The XP prototype was intended for the 1968 Le Mans. It was assembled with a stressed plywood monocoque chassis and Cooper suspension, and powered by a Brabham Formula 1 engine, later replaced by a Buick 215 V8. Raced at Spa as a shakedown test, it was one of many cars that retired with electrical problems in heavy rain. This proved to be its only race. Le Mans was postponed that year and the XP went to America.

=== Second generation race cars ===

Marcos Mantis Marcorelly race cars, built by Cor Euser Racing.

After the company's resurrection in 1981 the emphasis was on road cars, although price lists for the early V8 cars included a competition specification for "circuit racing, hill climbs and sprints". Competition options include FIA-approved roll-over bar, limited-slip differential, rose-jointed suspension and full harnesses.
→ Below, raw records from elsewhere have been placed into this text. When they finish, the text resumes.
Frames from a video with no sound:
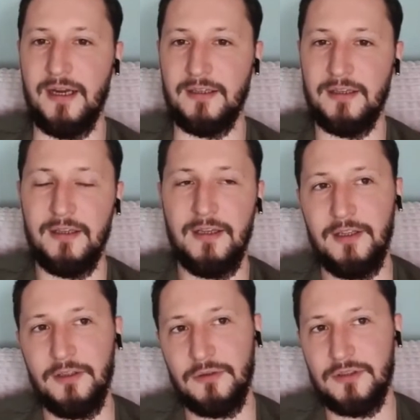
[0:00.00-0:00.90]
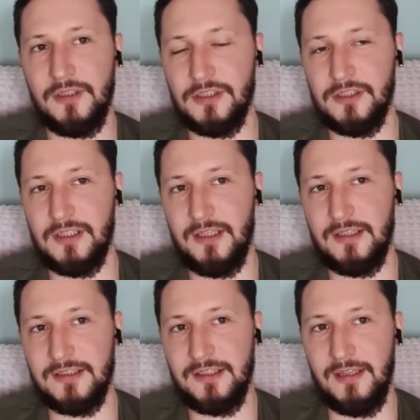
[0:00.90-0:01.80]
карте. То есть даже если
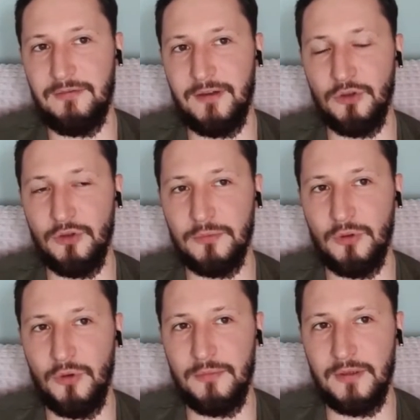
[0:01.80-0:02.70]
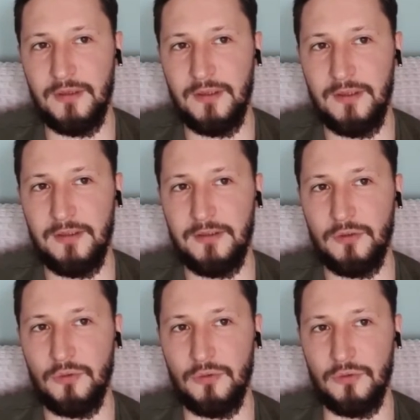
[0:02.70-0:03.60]
это стоит в одном доме,
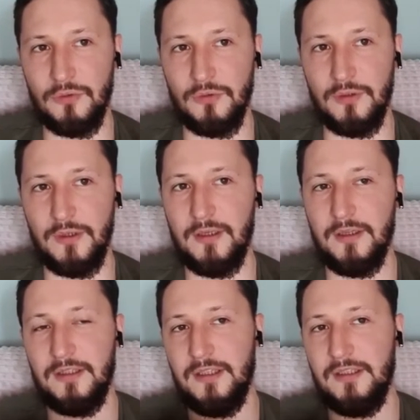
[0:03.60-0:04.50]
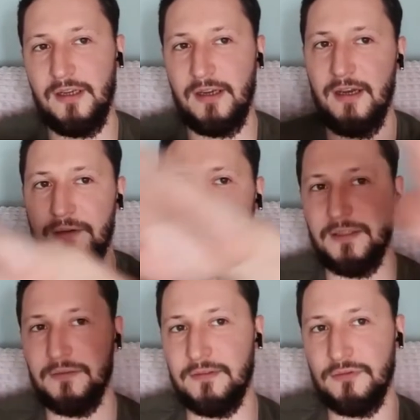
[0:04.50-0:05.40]
то эта энергия
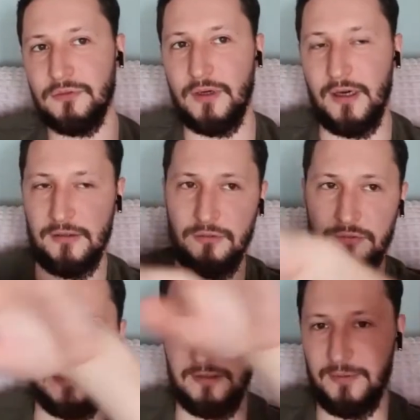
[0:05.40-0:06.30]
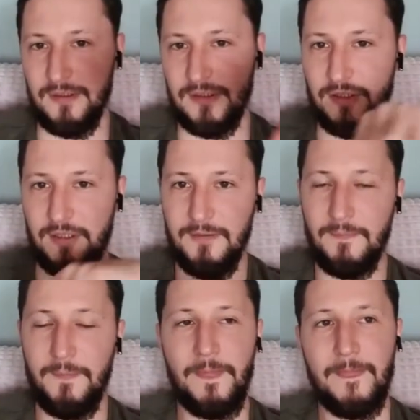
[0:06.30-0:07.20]
охватывает всю карту, вот это положение.
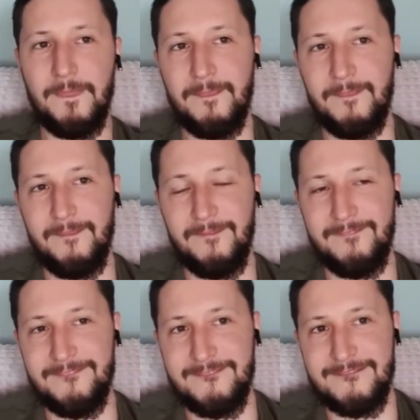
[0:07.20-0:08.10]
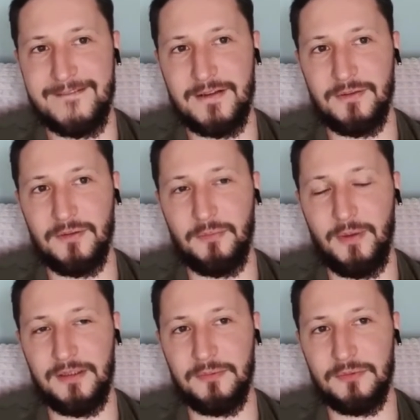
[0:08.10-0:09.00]
Вот,
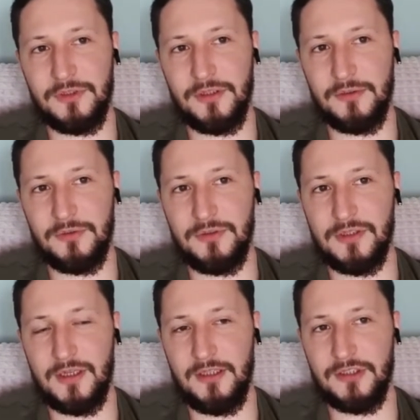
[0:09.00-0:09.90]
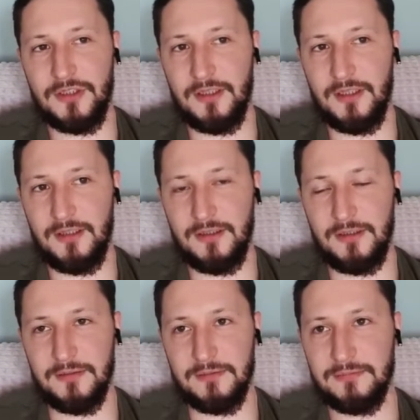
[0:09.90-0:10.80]
поэтому человеку здесь, конечно,
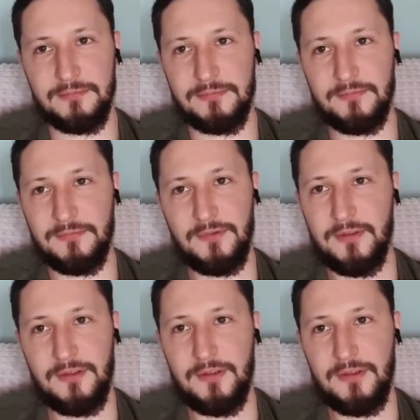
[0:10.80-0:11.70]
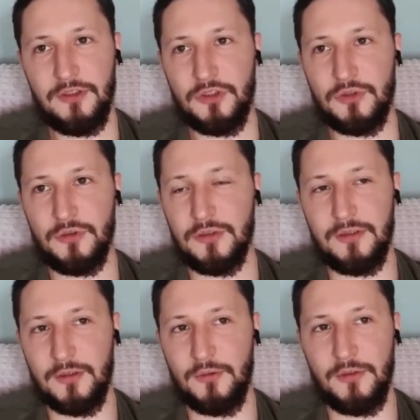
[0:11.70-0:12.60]
надо что-то
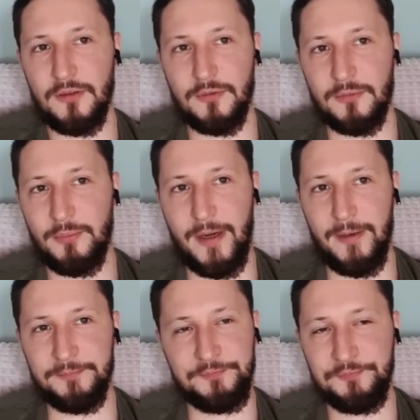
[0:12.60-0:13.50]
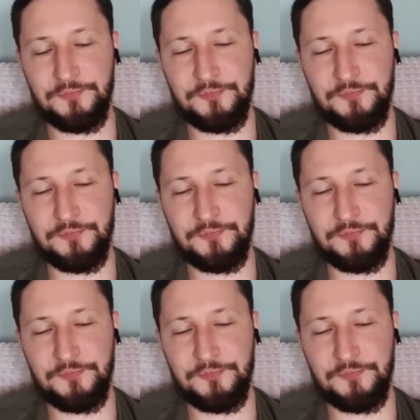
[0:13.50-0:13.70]
такое вот прям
In October 1993 Marcos unveiled its new competition car and announced a return to GT racing, including Le Mans. Based on the Mantara, the cars were designated LM400, LM500 and LM600. After some successes in the British GT championship in 1994, Marcos won it in 1995, 1996 and 2000. Two cars also competed at Le Mans in 1995. Both suffered electrical faults, one retiring and the other (driven by David Leslie, François Migault, and Jem Marsh's son Chris) finishing second to last, having completed 114 laps fewer than the winning McLaren F1 GTR as its electrical problem stranded it on the Mulsanne Straight for two hours soon after the start.

The year 1998 saw the launch of the Dunlop-sponsored Mantis Challenge, a one-make race series for the coupé version of the Mantis road car with a dry-sump version of its 4.6-litre quad-cam Ford Modular V8 engine. Complete with FIA roll-cage the cars weighed 950 kg. Entries were few in 1998, and the cars were accepted for the Privilege GT series as GT2, and the French GT series as GT3, winning one of the races in France. In 1999 the field was stronger, and the Dutch Mantis Challenge was also strong, and some races combined both. The 1999 UK series was won by Edward Horner, and the Dutch series by Robert Knook.

A total of 38 Mantis Challenge cars were built, but the series did not continue beyond 1999, after the GT Championship introduced the GT3 class. Many are still raced, including in the British Endurance Championship (Britcar), and at least one has been converted for road use.

In 2000, the Marcos racing business was sold to longtime GT sponsor Eurotech, a Dutch engineering firm. By that time, all Marcos racing cars and road car chassis were built in the Netherlands, with road car assembly completed in Westbury by a much-reduced staff.

An LM600 driven by Cor Euser competed in the Dutch Supercar Challenge and won the GT Championship in 2002 and 2004, and again in 2009, the 50th anniversary of the founding of Marcos. Euser also has the license to manufacture racing cars, and has done so with a GT3-spec Marcos Mantis, and did the same in a modified Marcos Mantis, named the Marcorelly. He has raced both of these cars in the Benelux-based Supercar Challenge.